*YOUR OBJECTIVE*
Pictures stay out of the copy. Everything else in the records must be repeated exactly.

*EXCERPTED DATA*
..............................

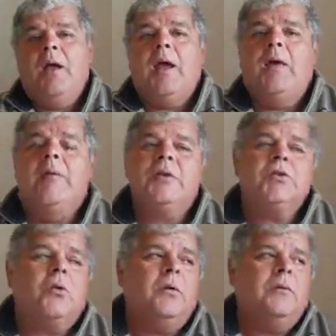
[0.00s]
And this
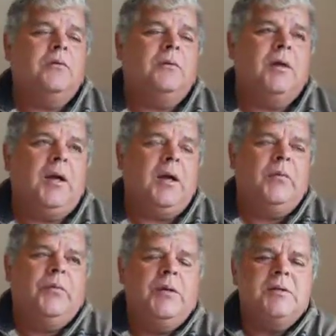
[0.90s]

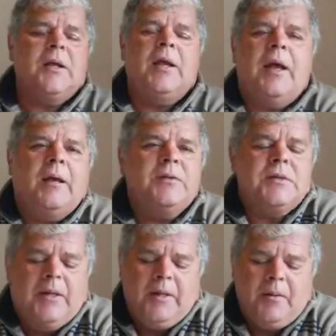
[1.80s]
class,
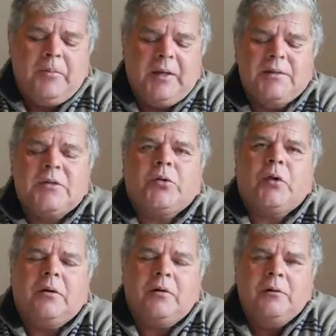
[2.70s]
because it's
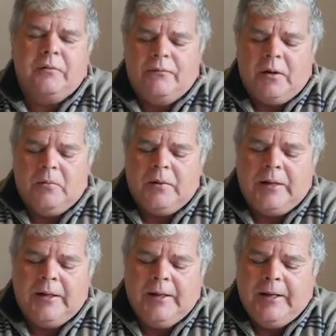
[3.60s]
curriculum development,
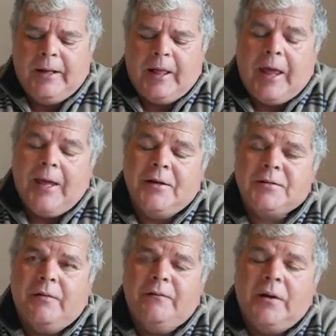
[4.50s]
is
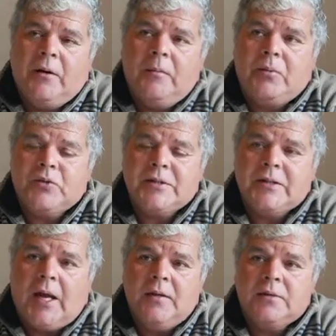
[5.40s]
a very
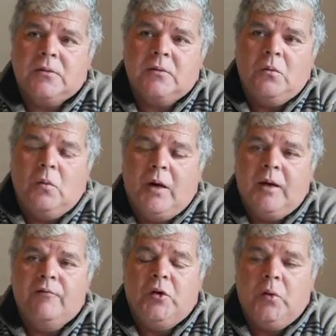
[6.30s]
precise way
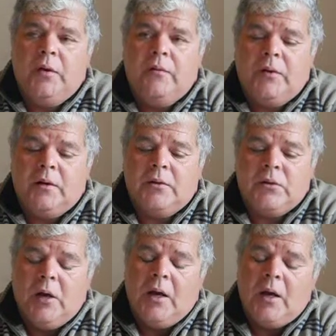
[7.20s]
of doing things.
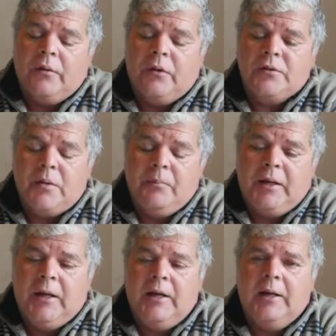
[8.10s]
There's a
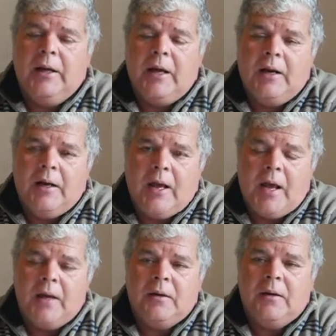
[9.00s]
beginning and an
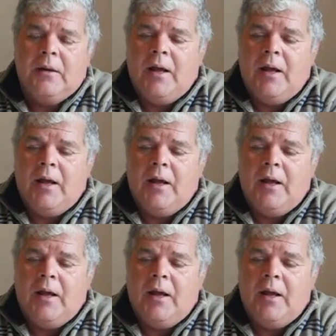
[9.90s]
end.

..............................

*TASK SOLUTION*
[0.00s]
And this
[0.90s]

[1.80s]
class,
[2.70s]
because it's
[3.60s]
curriculum development,
[4.50s]
is
[5.40s]
a very
[6.30s]
precise way
[7.20s]
of doing things.
[8.10s]
There's a
[9.00s]
beginning and an
[9.90s]
end.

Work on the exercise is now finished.